* _Data to use_
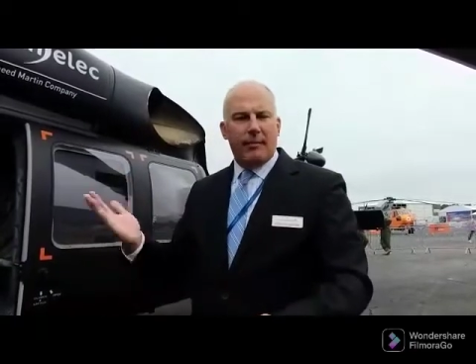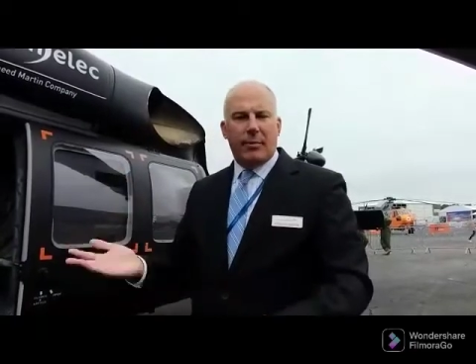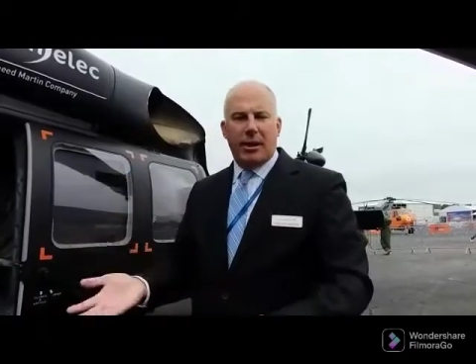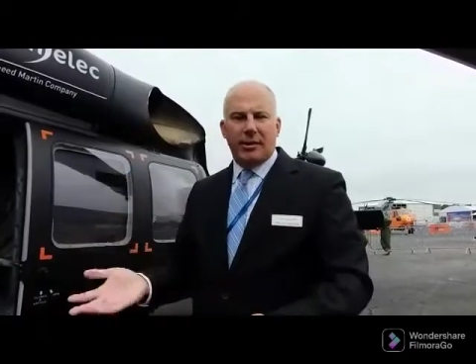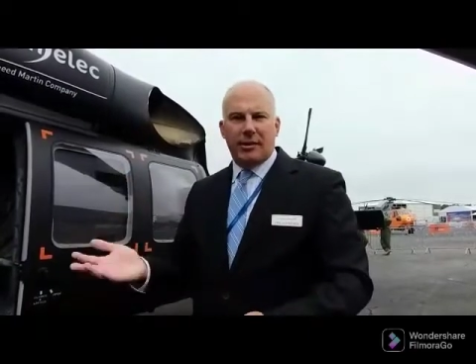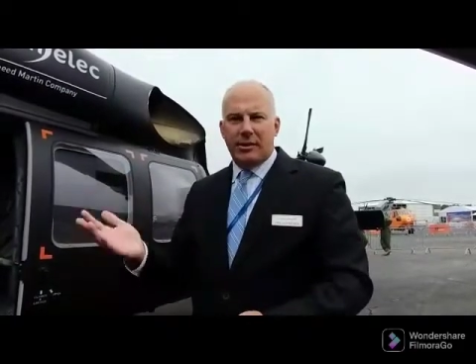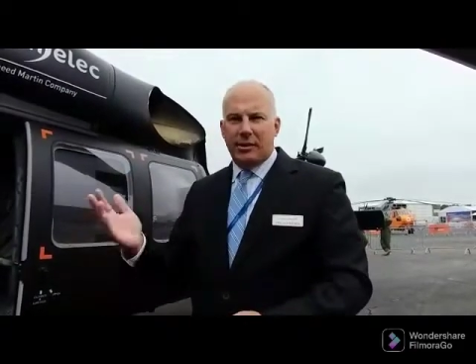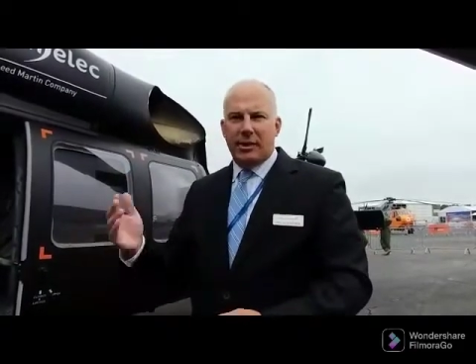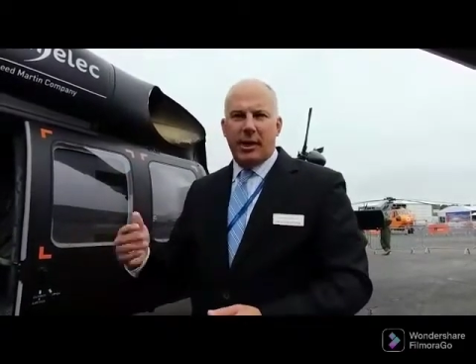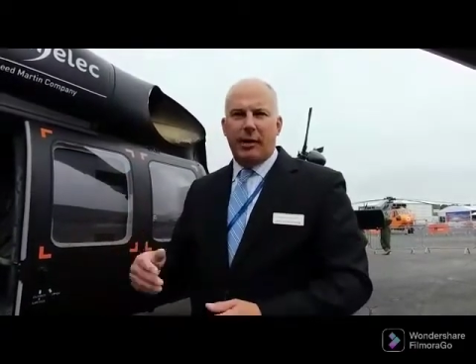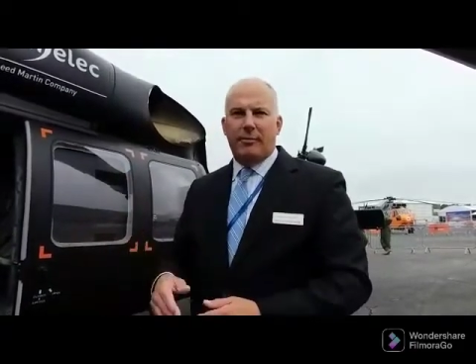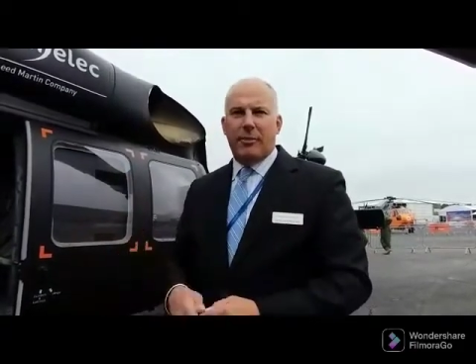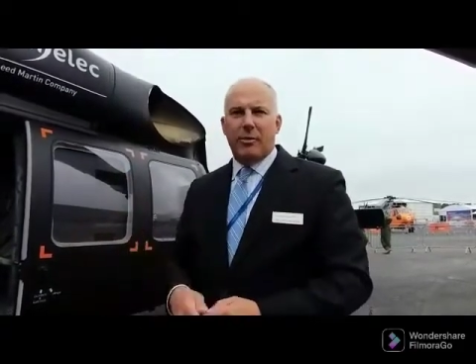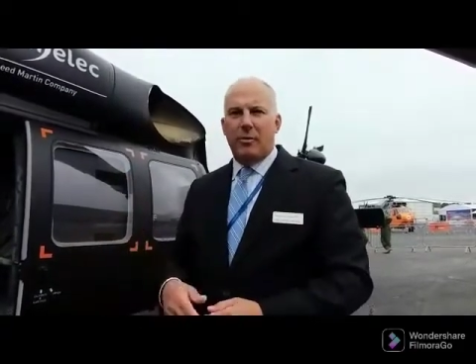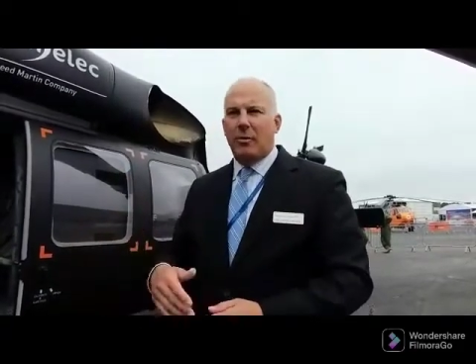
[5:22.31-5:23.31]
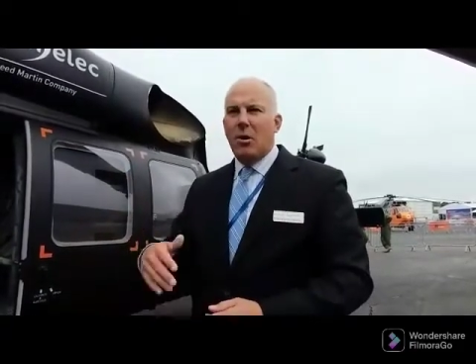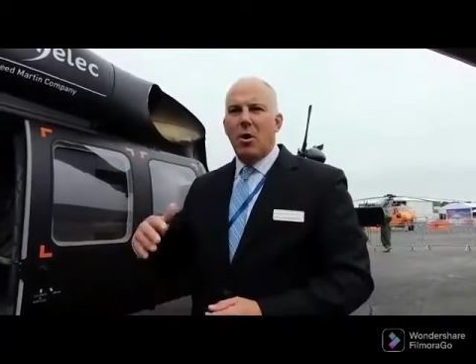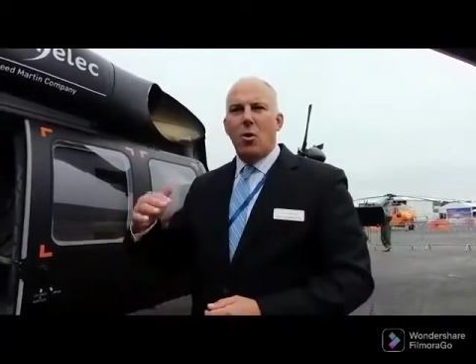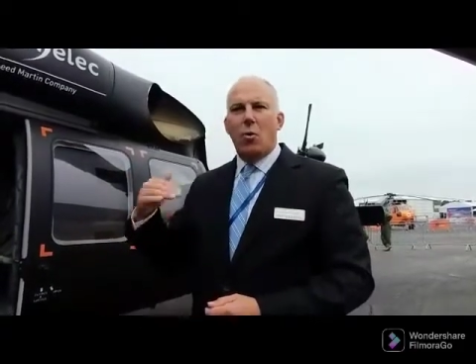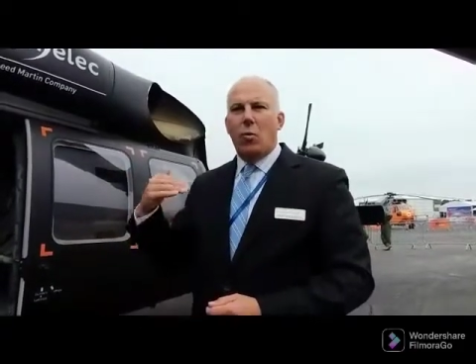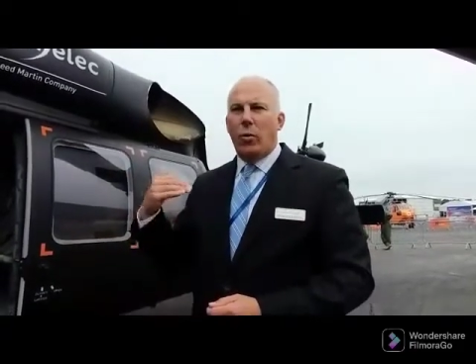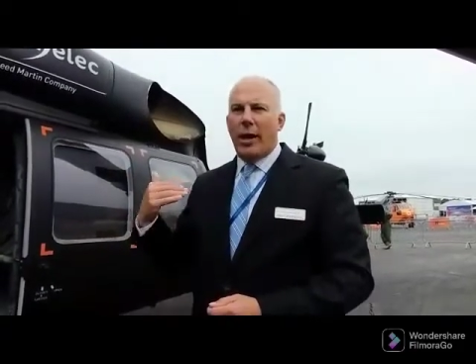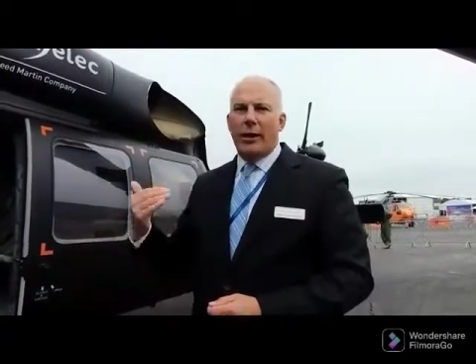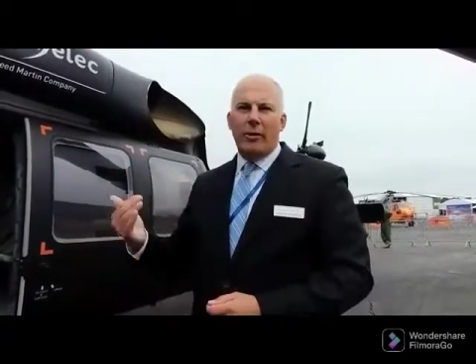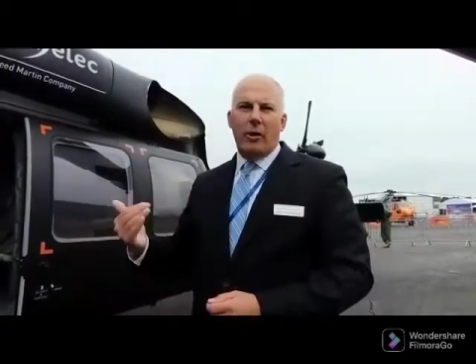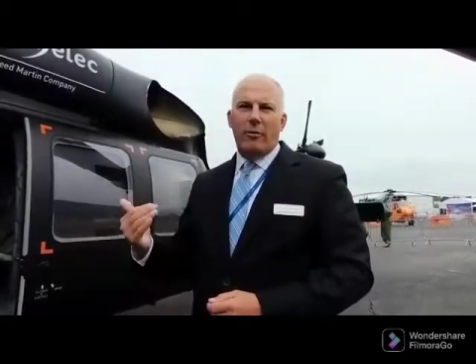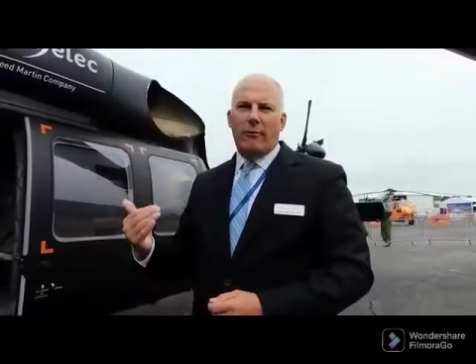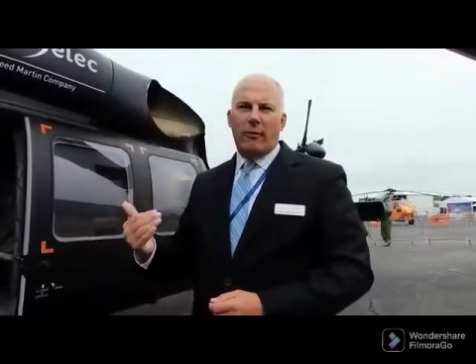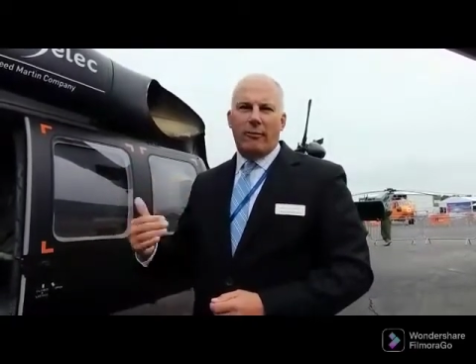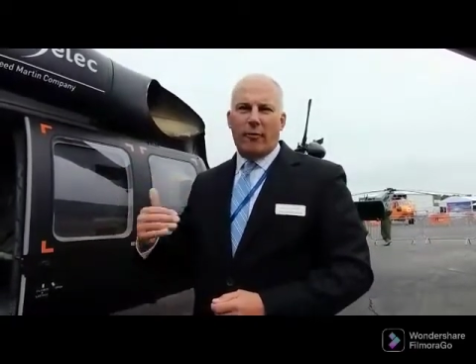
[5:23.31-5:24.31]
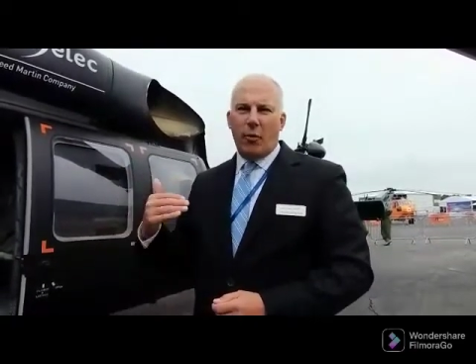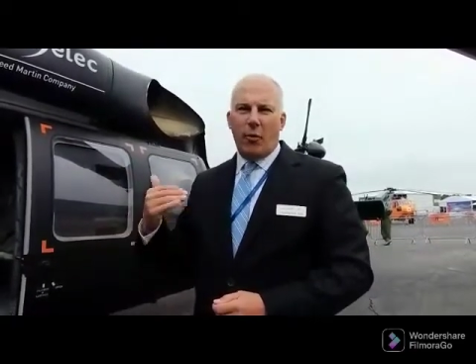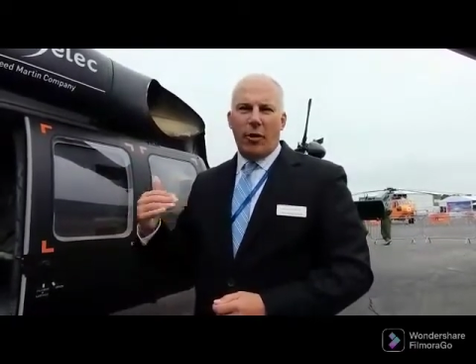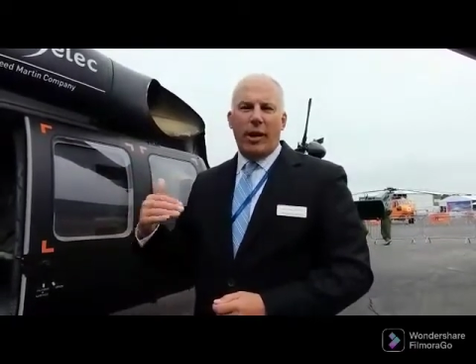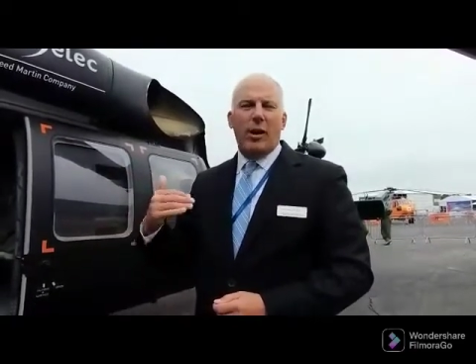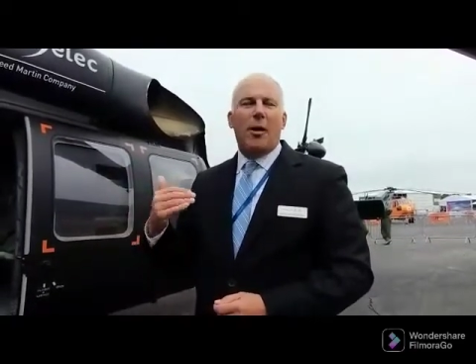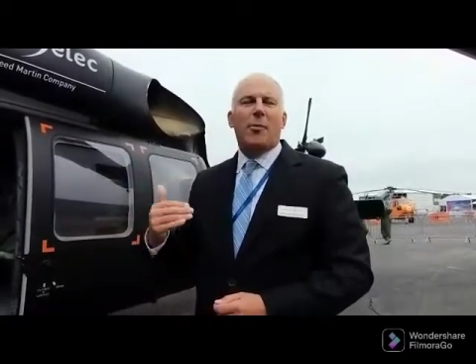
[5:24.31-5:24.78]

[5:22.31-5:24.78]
pluses it up to well over 40,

* _Your assignment_
Could every line above be set down exactly, with the pictures omitted?

* _Written reply_
[5:22.31-5:23.31]
[5:23.31-5:24.31]
[5:24.31-5:24.78]

[5:22.31-5:24.78]
pluses it up to well over 40,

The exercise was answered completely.